## THE TASK
Reproduce the listing word for word. Skip any image.

## RECORDS TO PROCESS
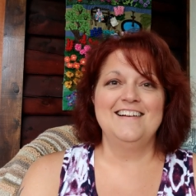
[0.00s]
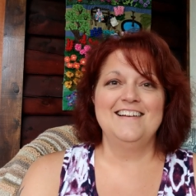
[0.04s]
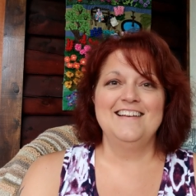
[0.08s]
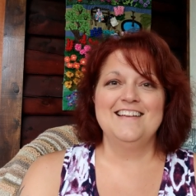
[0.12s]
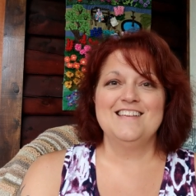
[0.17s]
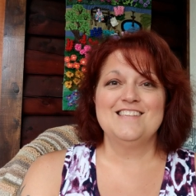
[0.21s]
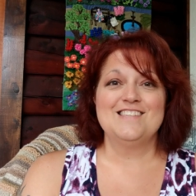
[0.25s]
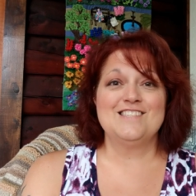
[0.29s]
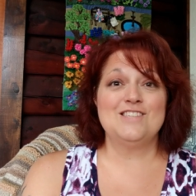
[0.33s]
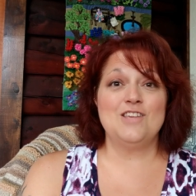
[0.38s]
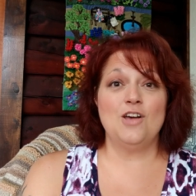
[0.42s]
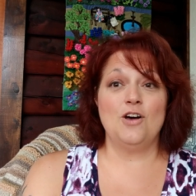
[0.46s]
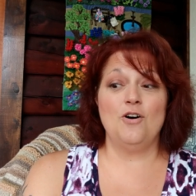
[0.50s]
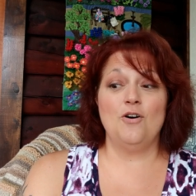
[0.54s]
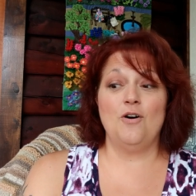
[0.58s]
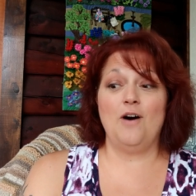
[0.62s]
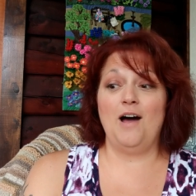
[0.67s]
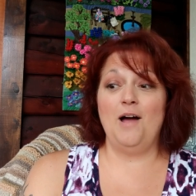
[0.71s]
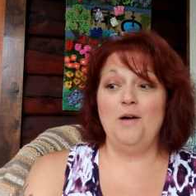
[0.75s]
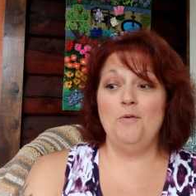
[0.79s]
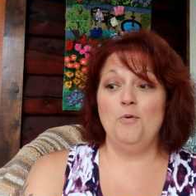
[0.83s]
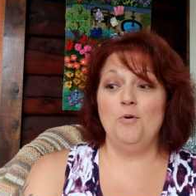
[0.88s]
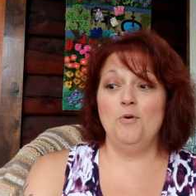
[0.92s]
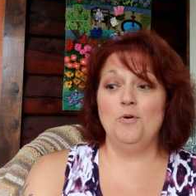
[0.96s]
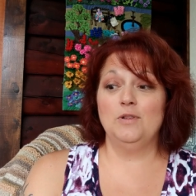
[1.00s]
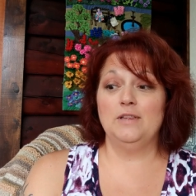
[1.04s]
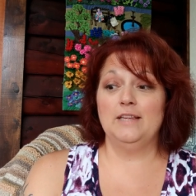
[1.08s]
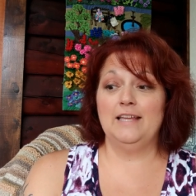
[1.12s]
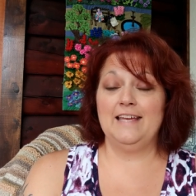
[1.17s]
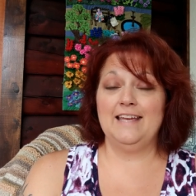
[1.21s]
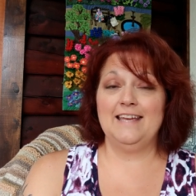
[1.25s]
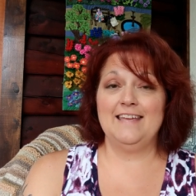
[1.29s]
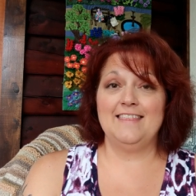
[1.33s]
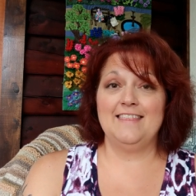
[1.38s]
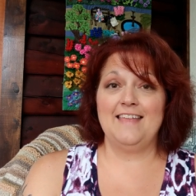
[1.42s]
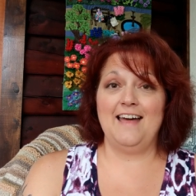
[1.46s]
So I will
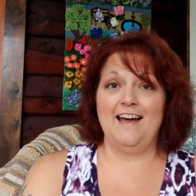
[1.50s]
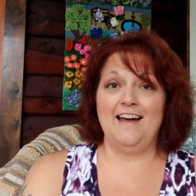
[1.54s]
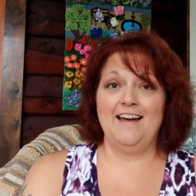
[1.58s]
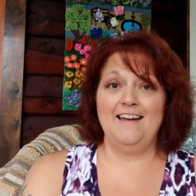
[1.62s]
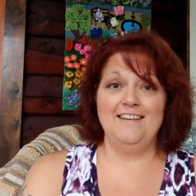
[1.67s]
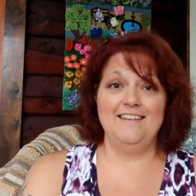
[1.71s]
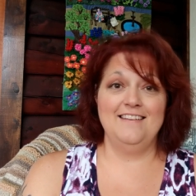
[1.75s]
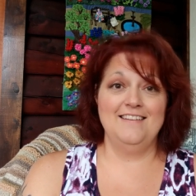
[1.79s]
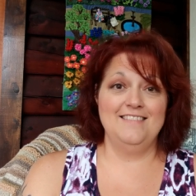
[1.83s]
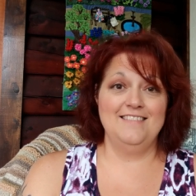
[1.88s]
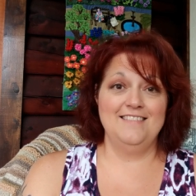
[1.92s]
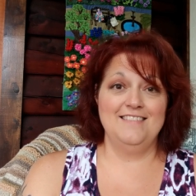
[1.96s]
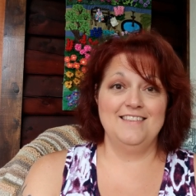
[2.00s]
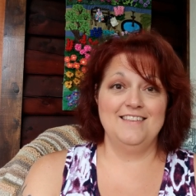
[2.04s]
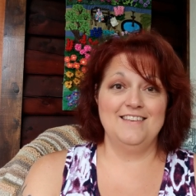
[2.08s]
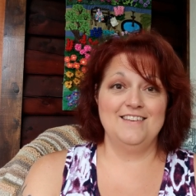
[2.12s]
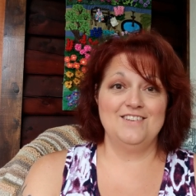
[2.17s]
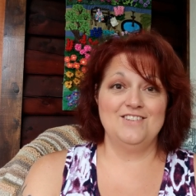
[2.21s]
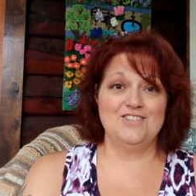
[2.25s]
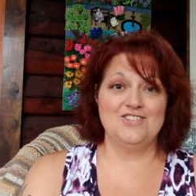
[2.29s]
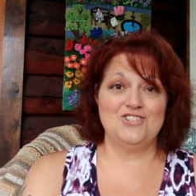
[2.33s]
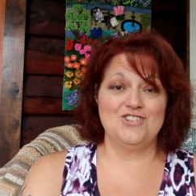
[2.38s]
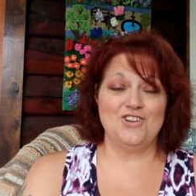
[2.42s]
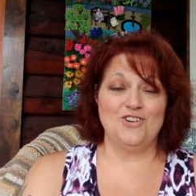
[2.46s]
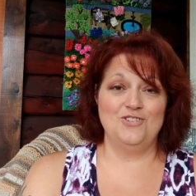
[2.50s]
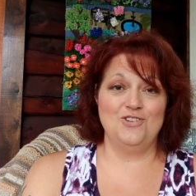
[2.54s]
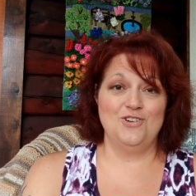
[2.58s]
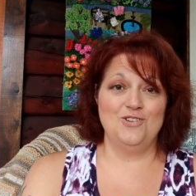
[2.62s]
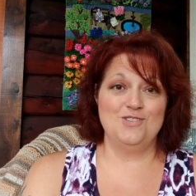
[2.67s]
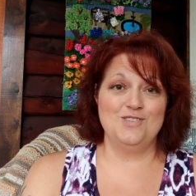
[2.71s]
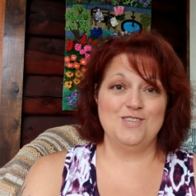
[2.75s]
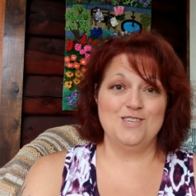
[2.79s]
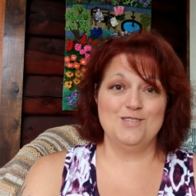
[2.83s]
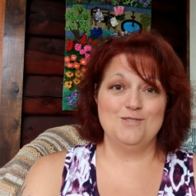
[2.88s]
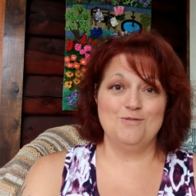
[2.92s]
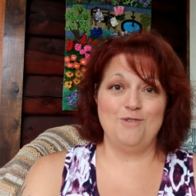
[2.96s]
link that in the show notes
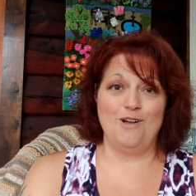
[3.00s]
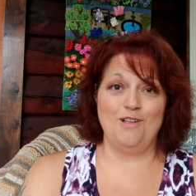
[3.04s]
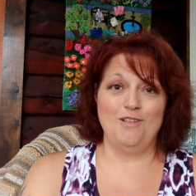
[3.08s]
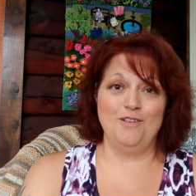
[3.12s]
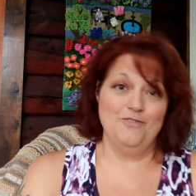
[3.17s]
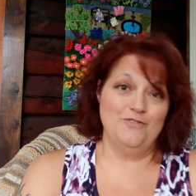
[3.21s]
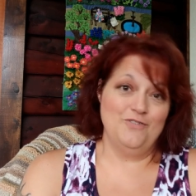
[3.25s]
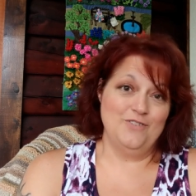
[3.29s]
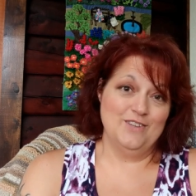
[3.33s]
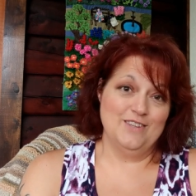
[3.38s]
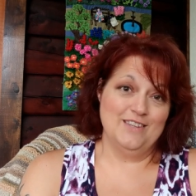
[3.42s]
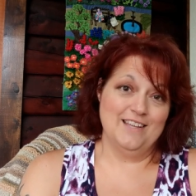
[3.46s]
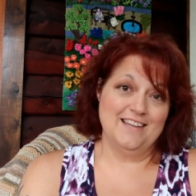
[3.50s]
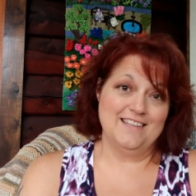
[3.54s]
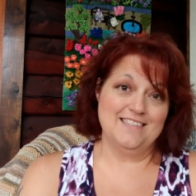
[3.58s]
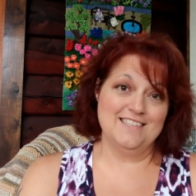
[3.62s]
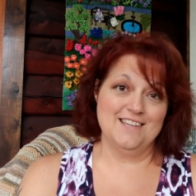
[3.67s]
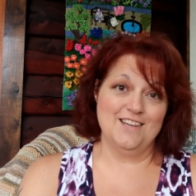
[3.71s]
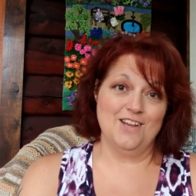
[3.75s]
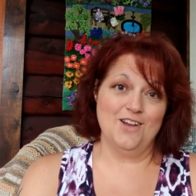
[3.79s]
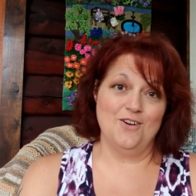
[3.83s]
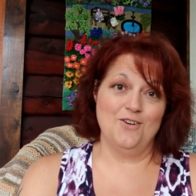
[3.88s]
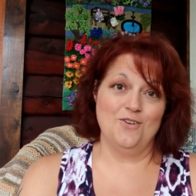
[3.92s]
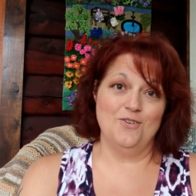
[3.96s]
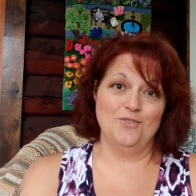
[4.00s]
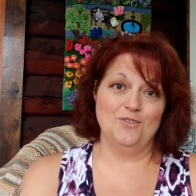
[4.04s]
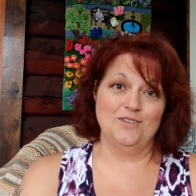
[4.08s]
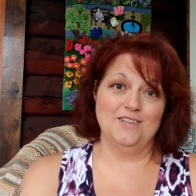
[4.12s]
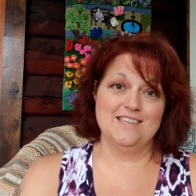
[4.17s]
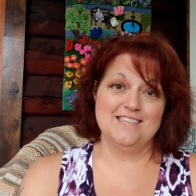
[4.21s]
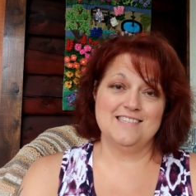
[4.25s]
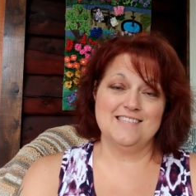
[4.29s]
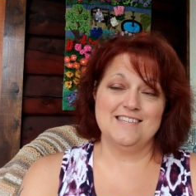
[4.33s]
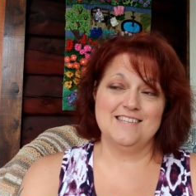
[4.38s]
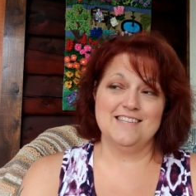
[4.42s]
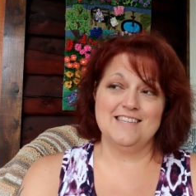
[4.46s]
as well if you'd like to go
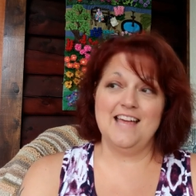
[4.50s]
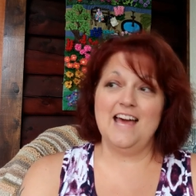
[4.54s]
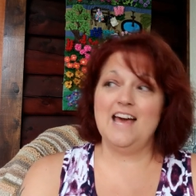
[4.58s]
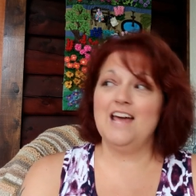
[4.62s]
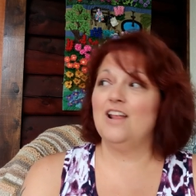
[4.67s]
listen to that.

## FINAL ANSWER
[0.00s]
[0.04s]
[0.08s]
[0.12s]
[0.17s]
[0.21s]
[0.25s]
[0.29s]
[0.33s]
[0.38s]
[0.42s]
[0.46s]
[0.50s]
[0.54s]
[0.58s]
[0.62s]
[0.67s]
[0.71s]
[0.75s]
[0.79s]
[0.83s]
[0.88s]
[0.92s]
[0.96s]
[1.00s]
[1.04s]
[1.08s]
[1.12s]
[1.17s]
[1.21s]
[1.25s]
[1.29s]
[1.33s]
[1.38s]
[1.42s]
[1.46s]
So I will
[1.50s]
[1.54s]
[1.58s]
[1.62s]
[1.67s]
[1.71s]
[1.75s]
[1.79s]
[1.83s]
[1.88s]
[1.92s]
[1.96s]
[2.00s]
[2.04s]
[2.08s]
[2.12s]
[2.17s]
[2.21s]
[2.25s]
[2.29s]
[2.33s]
[2.38s]
[2.42s]
[2.46s]
[2.50s]
[2.54s]
[2.58s]
[2.62s]
[2.67s]
[2.71s]
[2.75s]
[2.79s]
[2.83s]
[2.88s]
[2.92s]
[2.96s]
link that in the show notes
[3.00s]
[3.04s]
[3.08s]
[3.12s]
[3.17s]
[3.21s]
[3.25s]
[3.29s]
[3.33s]
[3.38s]
[3.42s]
[3.46s]
[3.50s]
[3.54s]
[3.58s]
[3.62s]
[3.67s]
[3.71s]
[3.75s]
[3.79s]
[3.83s]
[3.88s]
[3.92s]
[3.96s]
[4.00s]
[4.04s]
[4.08s]
[4.12s]
[4.17s]
[4.21s]
[4.25s]
[4.29s]
[4.33s]
[4.38s]
[4.42s]
[4.46s]
as well if you'd like to go
[4.50s]
[4.54s]
[4.58s]
[4.62s]
[4.67s]
listen to that.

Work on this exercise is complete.